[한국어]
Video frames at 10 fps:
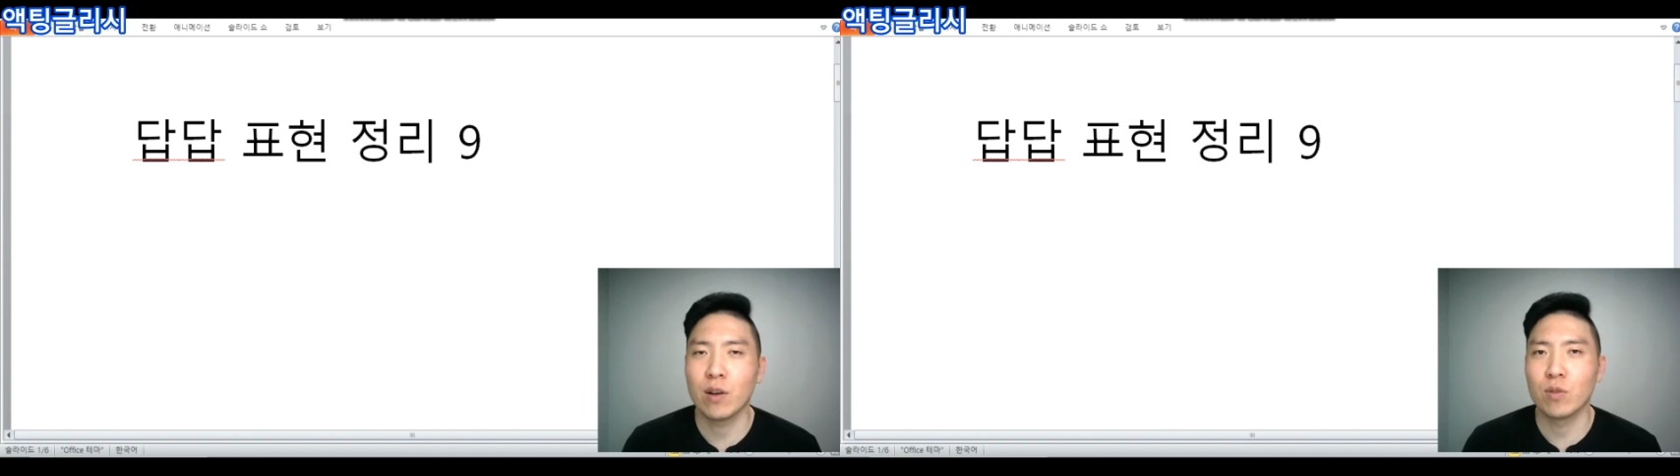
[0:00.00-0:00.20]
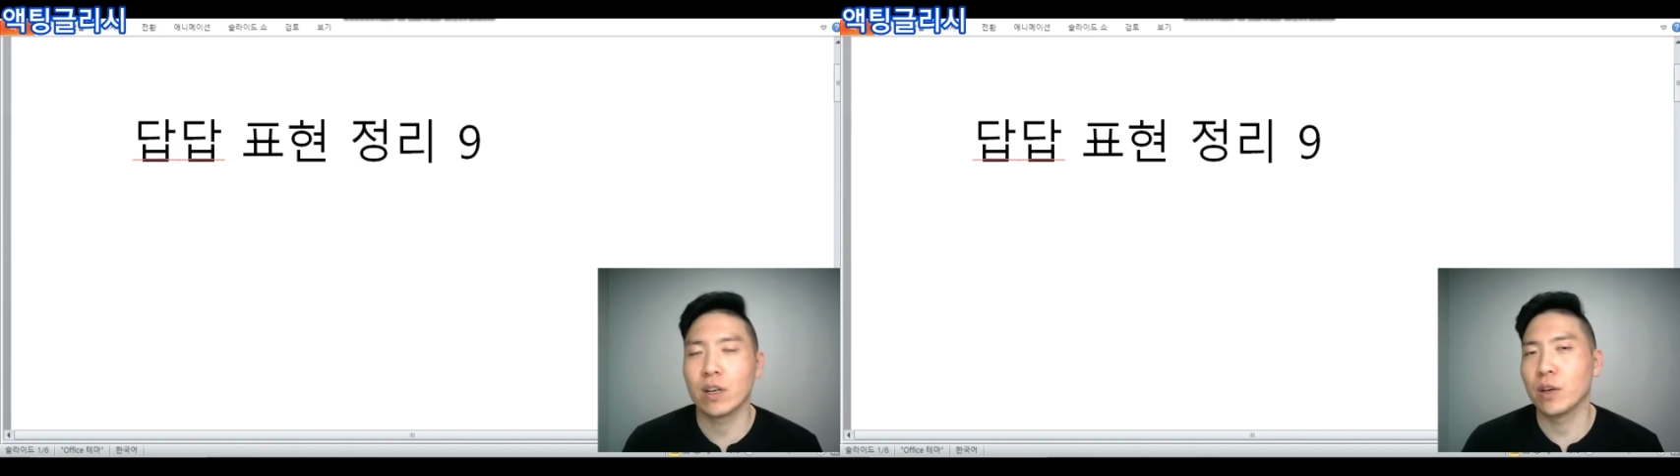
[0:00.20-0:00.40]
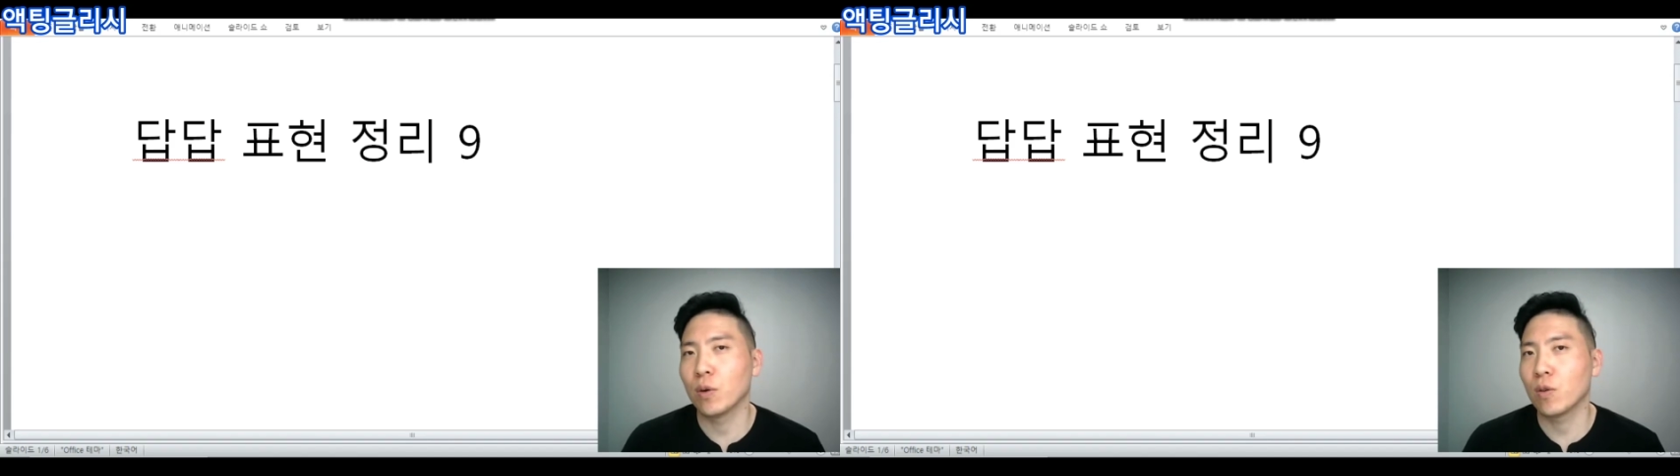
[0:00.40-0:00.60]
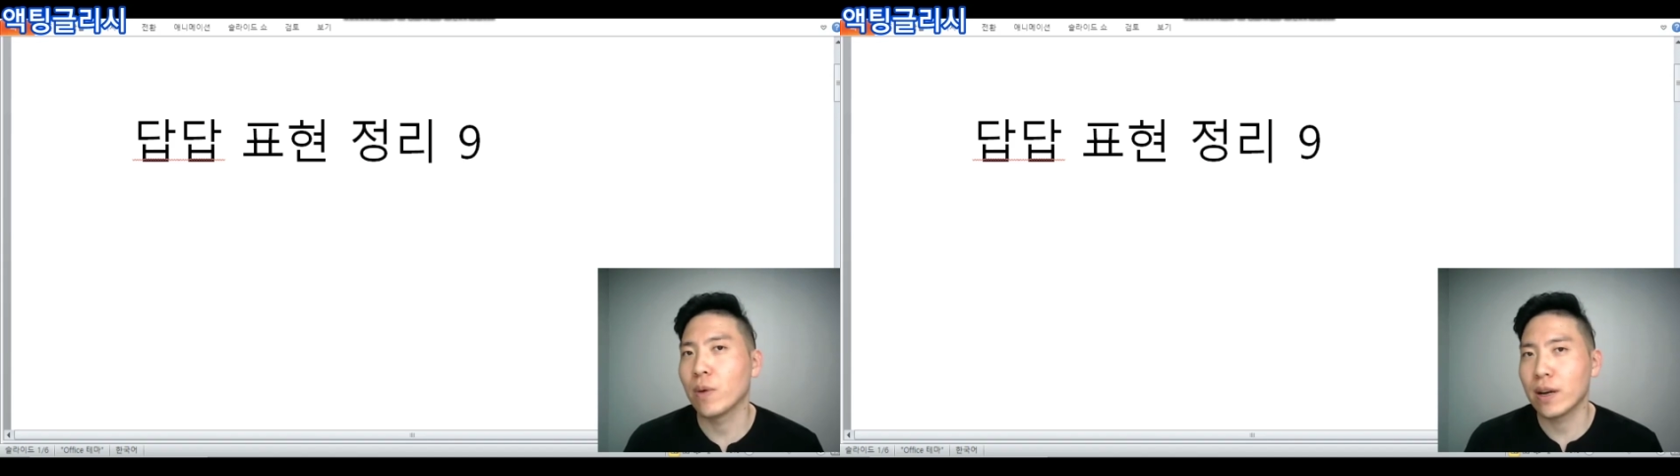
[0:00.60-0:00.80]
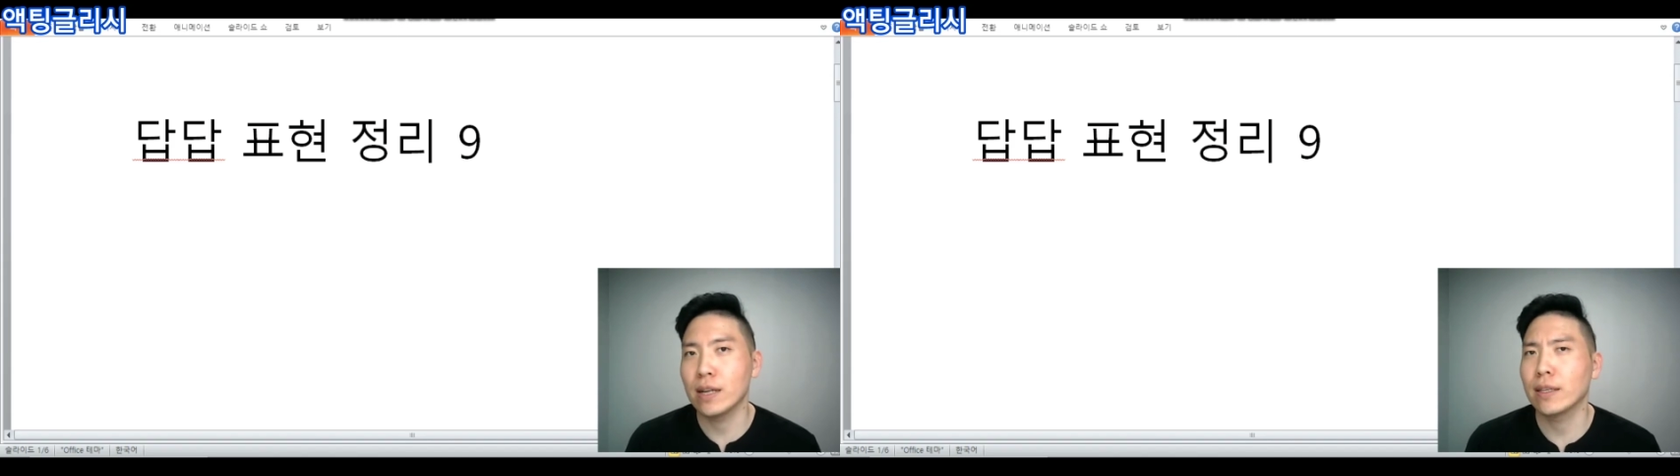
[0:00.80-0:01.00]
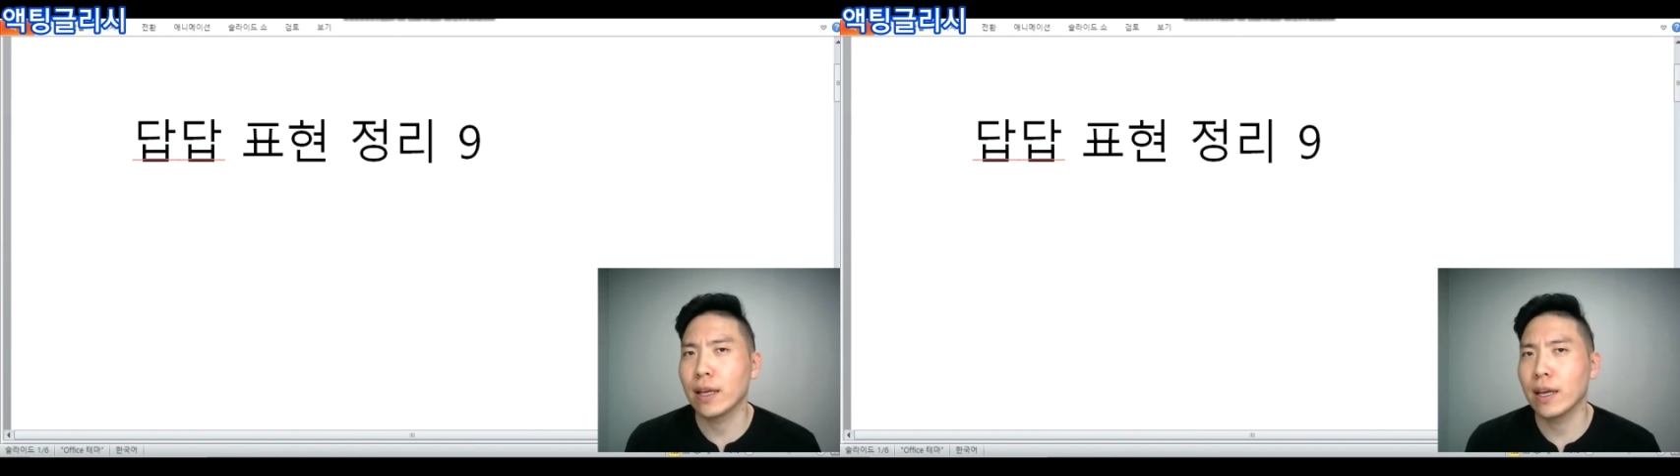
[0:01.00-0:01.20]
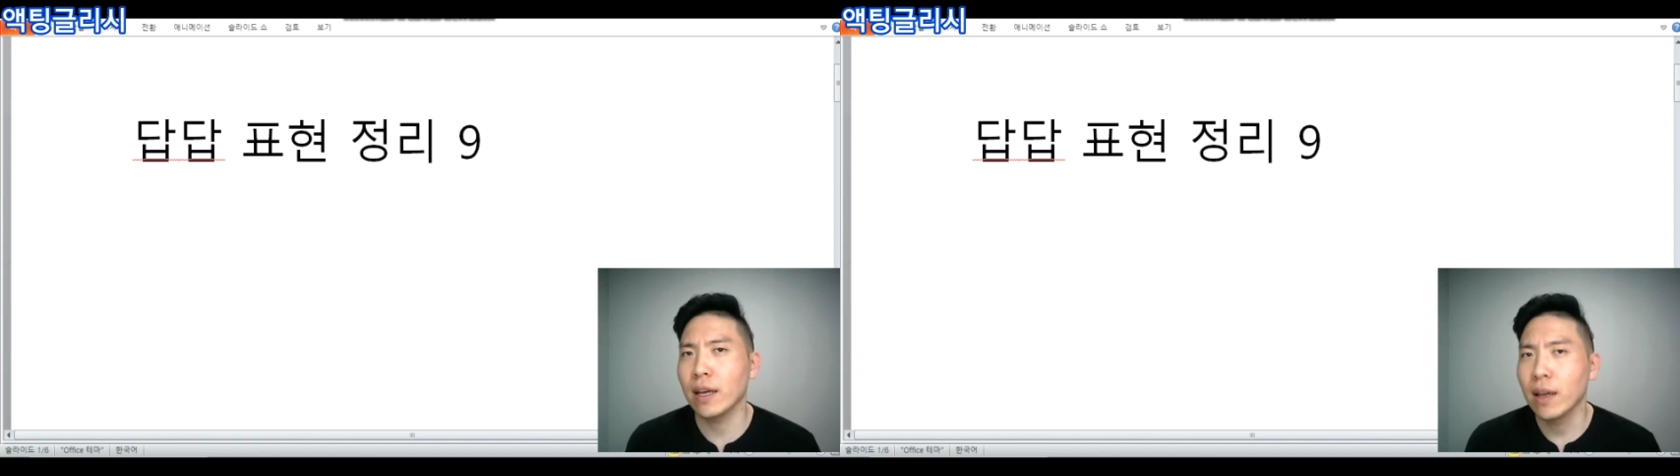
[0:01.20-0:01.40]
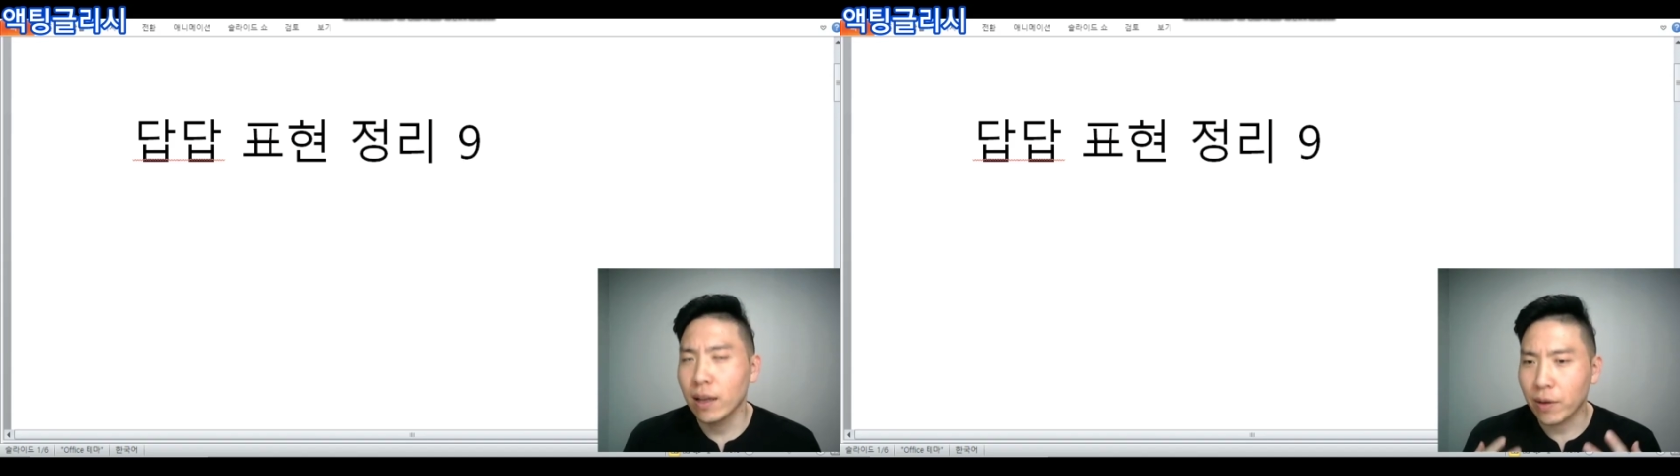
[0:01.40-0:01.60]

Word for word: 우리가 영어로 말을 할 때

◆ ◆ ◆

(Problem description) Copy each record exactly. Leave any images out of the copy.

(Output for this exercise)
[한국어]
Video frames at 10 fps:
[0:00.00-0:00.20]
[0:00.20-0:00.40]
[0:00.40-0:00.60]
[0:00.60-0:00.80]
[0:00.80-0:01.00]
[0:01.00-0:01.20]
[0:01.20-0:01.40]
[0:01.40-0:01.60]

Word for word: 우리가 영어로 말을 할 때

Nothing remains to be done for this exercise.